According to a recent study published in Nature Photonics, researchers from an international team led by Göttingen University have introduced a novel technique for ultrafast imaging of dark excitons.
Artistic representation showing how the newly developed technique – Ultrafast Dark-field Momentum Microscopy – allows both bright excitons (shown in red) and dark excitons (shown in blue) to be analyzed. Image Credit: Lukas Kroll
How can emerging technologies like solar cells be further improved? The research team explored this question with a groundbreaking technique. For the first time, they have precisely tracked the formation of elusive particles known as dark excitons, which are set to play a crucial role in the future of solar cells, LEDs, and detectors.
Dark excitons are tiny pairs consisting of an electron and the hole left behind when it becomes excited. They carry energy but do not emit light, giving them the name “dark.” An exciton can be visualized as a balloon (representing the electron) that drifts away, leaving an empty space (the hole) to which it remains bound by a force called Coulomb interaction.
Researchers describe these as “particle states” that are challenging to detect but are crucial in atomically thin, two-dimensional structures within specialized semiconductor compounds.
In a previous study, Professor Stefan Mathias's research group at the University of Göttingen's Faculty of Physics demonstrated how dark excitons form quickly and described their dynamics using quantum mechanical theory.
In their latest study, the team has developed a novel technique called “Ultrafast Dark-field Momentum Microscopy” and applied it for the first time. This breakthrough allowed them to observe the formation of dark excitons in a tungsten diselenide (WSe₂) and molybdenum disulfide (MoS₂) material, occurring in just 55 femtoseconds (0.000000000000055 seconds) with a precise resolution of 480 nm (0.00000048 m).

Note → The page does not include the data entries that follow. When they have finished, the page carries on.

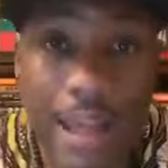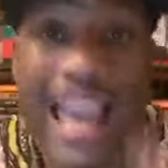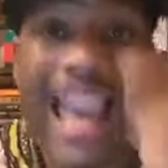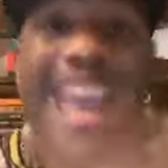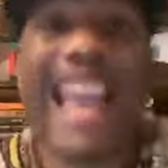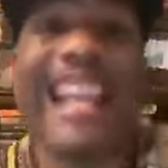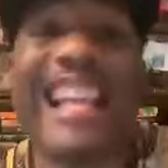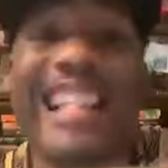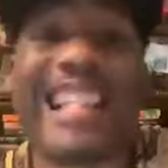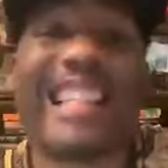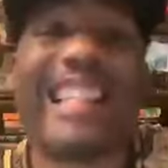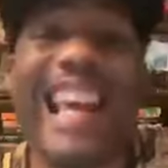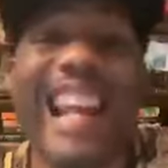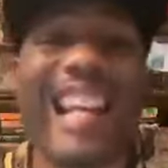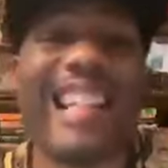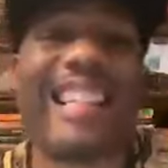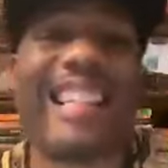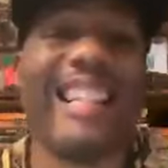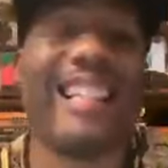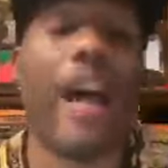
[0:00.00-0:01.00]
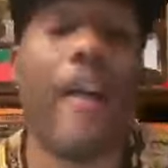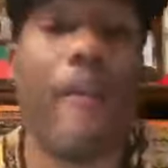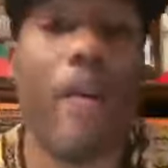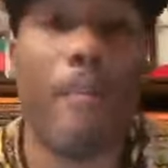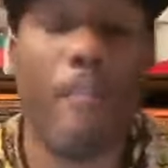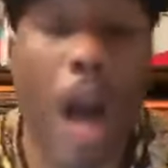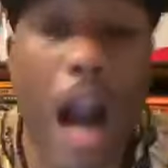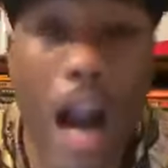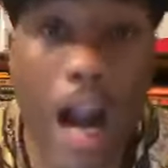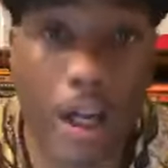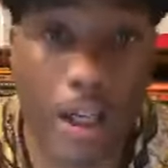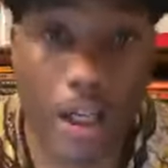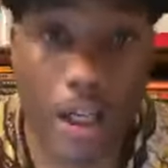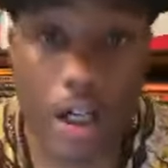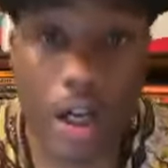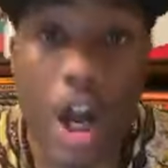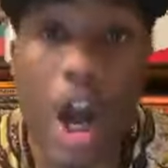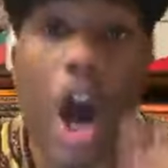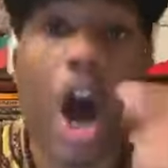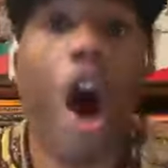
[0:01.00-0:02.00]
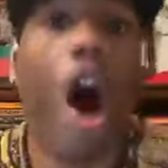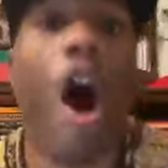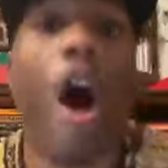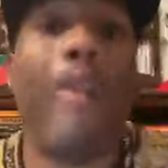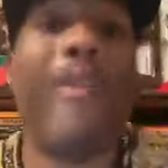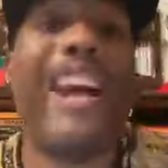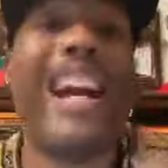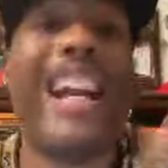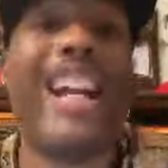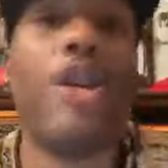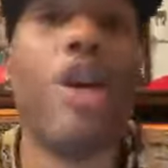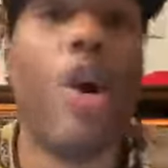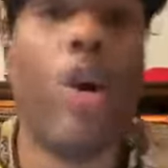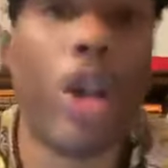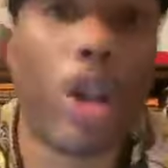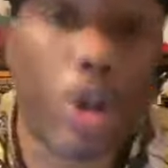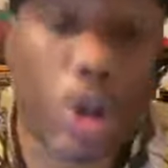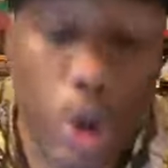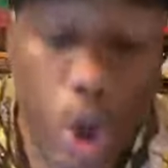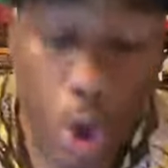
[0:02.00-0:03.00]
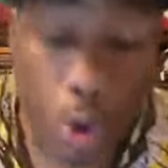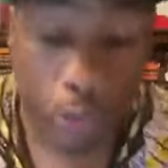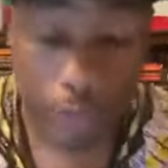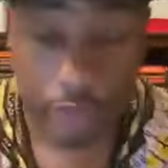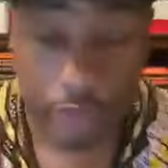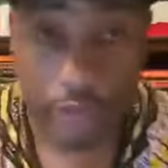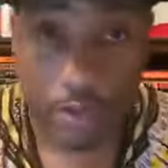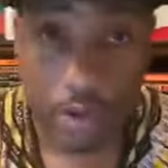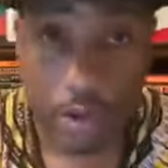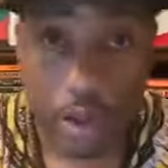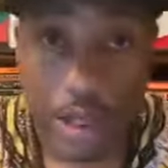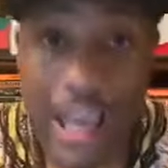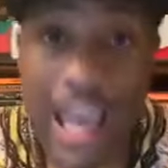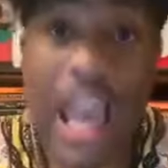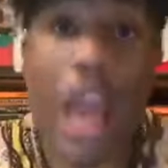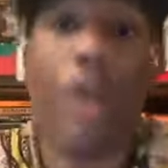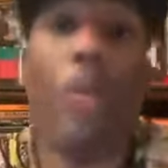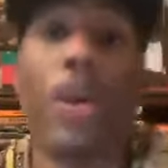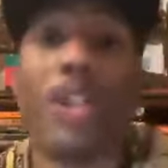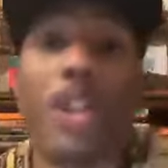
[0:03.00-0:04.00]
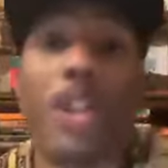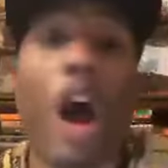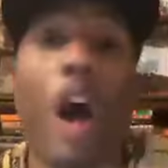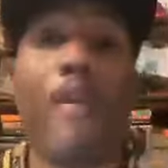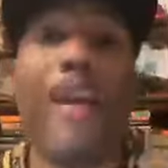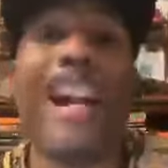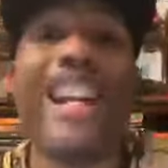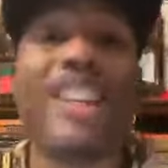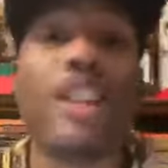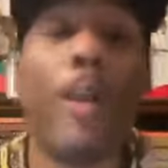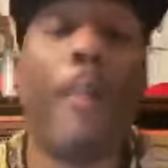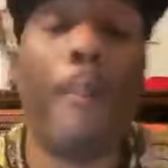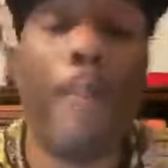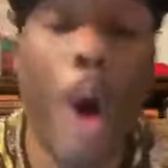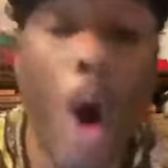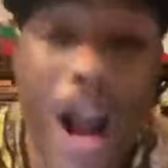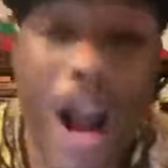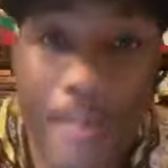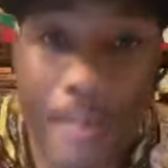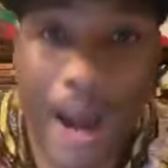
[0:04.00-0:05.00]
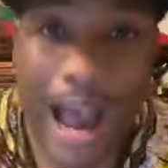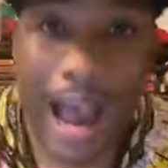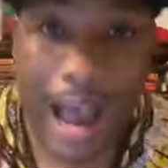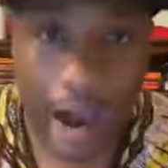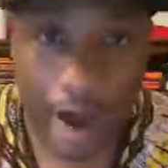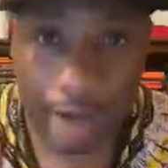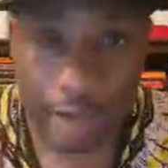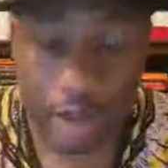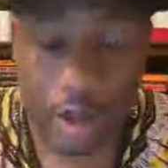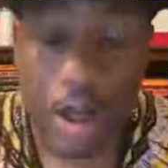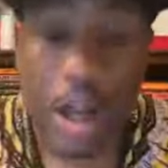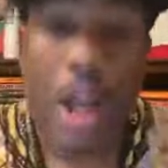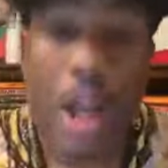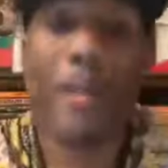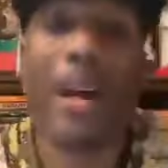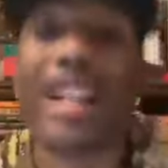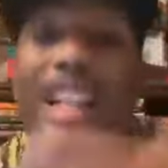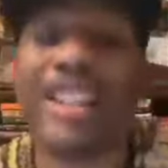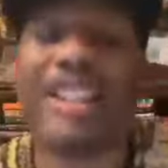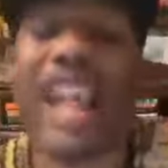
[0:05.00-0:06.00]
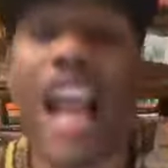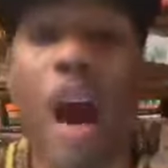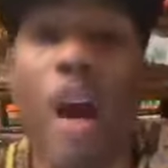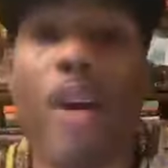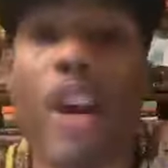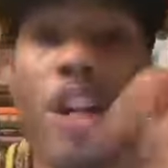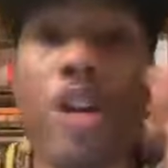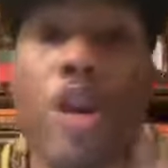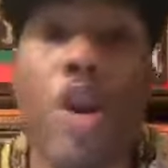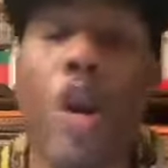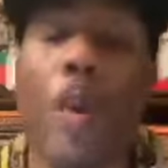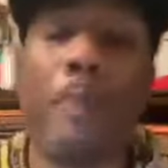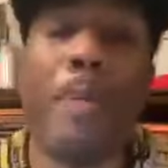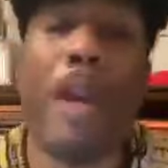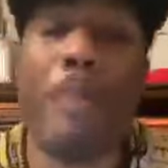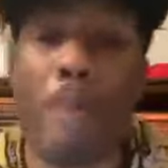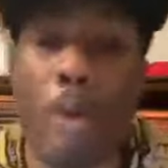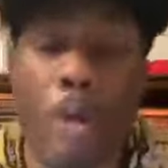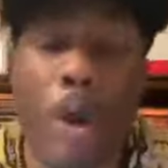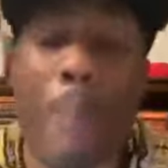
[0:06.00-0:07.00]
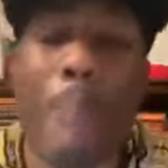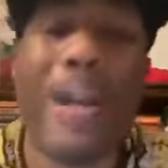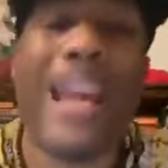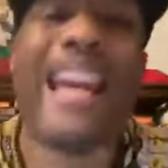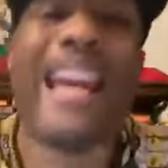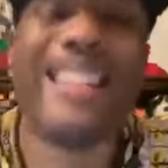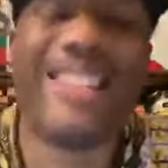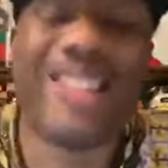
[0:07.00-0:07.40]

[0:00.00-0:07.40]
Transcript: and the citizens of America already knew the truth and was already supporting Biafra because they already knew the people were being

This method enabled us to measure the dynamics of charge carriers very precisely. The results provide a fundamental insight into how the properties of the sample influence the movement of the charge carriers. This means that this technique can be used in future to specifically improve the quality and therefore also the efficiency of solar cells, for example.

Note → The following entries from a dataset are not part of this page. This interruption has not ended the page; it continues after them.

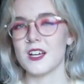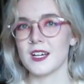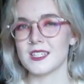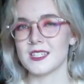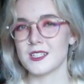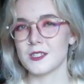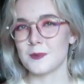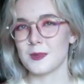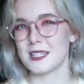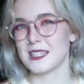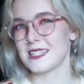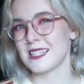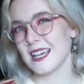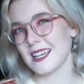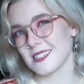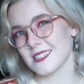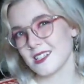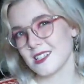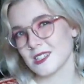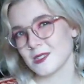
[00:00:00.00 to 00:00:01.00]
I did a bit of
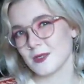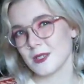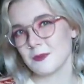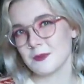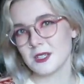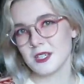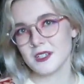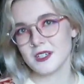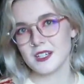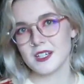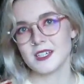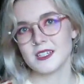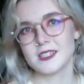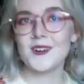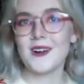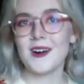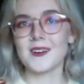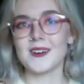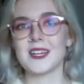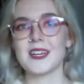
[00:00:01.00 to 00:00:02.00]
textiles when I'm younger, so
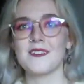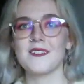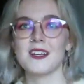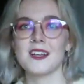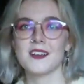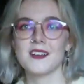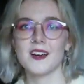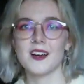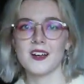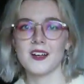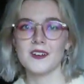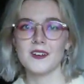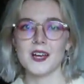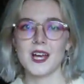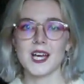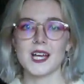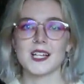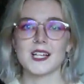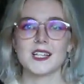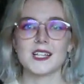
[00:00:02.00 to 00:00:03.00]
I'll give it a go
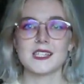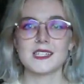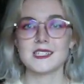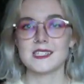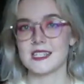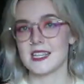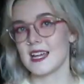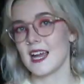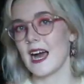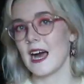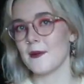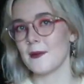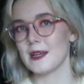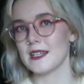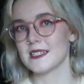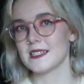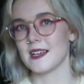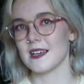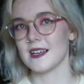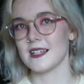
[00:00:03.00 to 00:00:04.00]
and see how
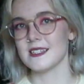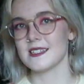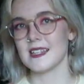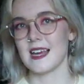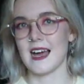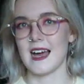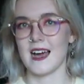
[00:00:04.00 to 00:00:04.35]
it turns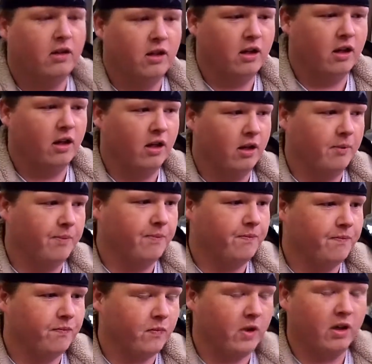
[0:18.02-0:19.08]
and
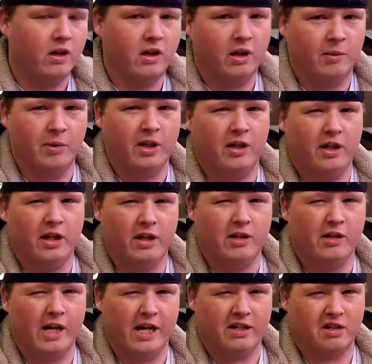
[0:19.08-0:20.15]
I'm gonna need your
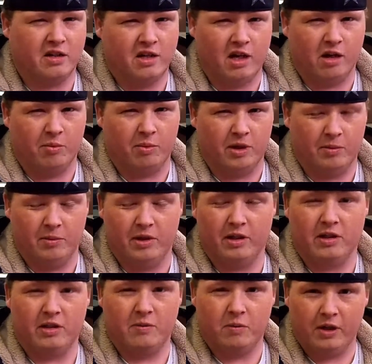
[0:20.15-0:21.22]
guys' help, and I'm gonna
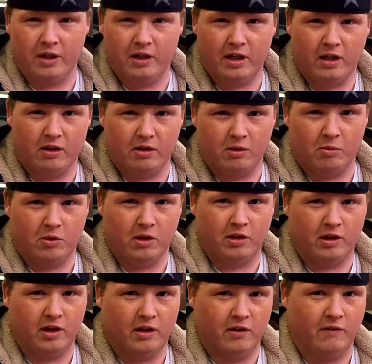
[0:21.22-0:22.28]
explain that a little more at
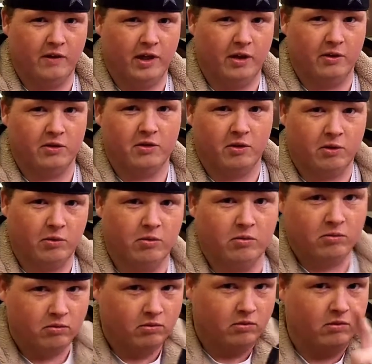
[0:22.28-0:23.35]
the end of the video, so
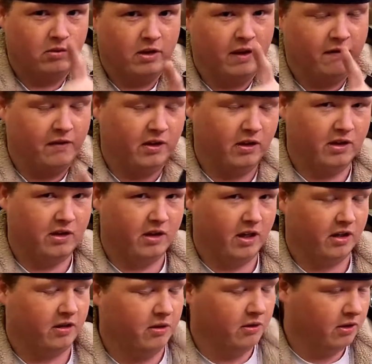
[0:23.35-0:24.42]
definitely stay
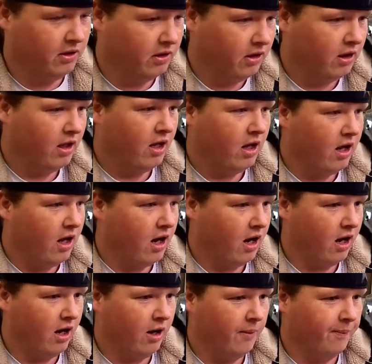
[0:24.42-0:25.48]
tuned.
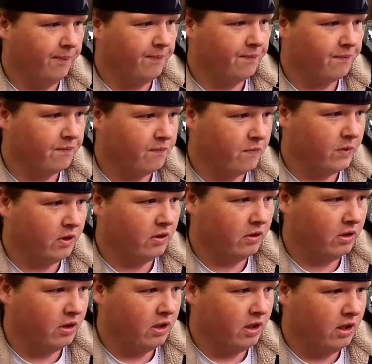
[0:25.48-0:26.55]

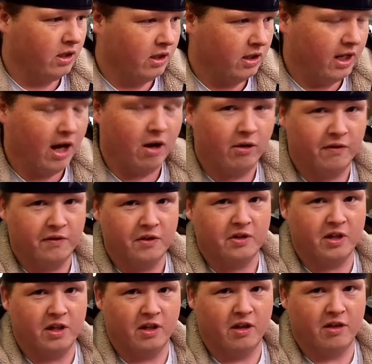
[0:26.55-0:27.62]
Now, if you've
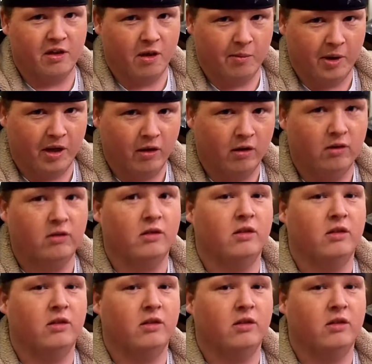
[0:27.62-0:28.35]
seen the thumbnail,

Dr. David Schmitt, Study First Author, Faculty of Physics, Göttingen University
Dr. Marcel Reutzel, Junior Research Group Leader in Mathias' research group, adds, “This means that this technique can be used not only for these specially designed systems but also for research into new types of materials.”
The study was funded by the DFG-funded Collaborative Research Centres: “Control of Energy Conversion on Atomic Scales” and “Mathematics of Experimentation” in Göttingen, as well as the “Structure and Dynamics of Inner Interfaces” in Marburg.
Journal Reference:
Schmitt, D., et al. (2025). Ultrafast nano-imaging of dark excitons. Nature Photonics. doi.org/10.1038/s41566-024-01568-y.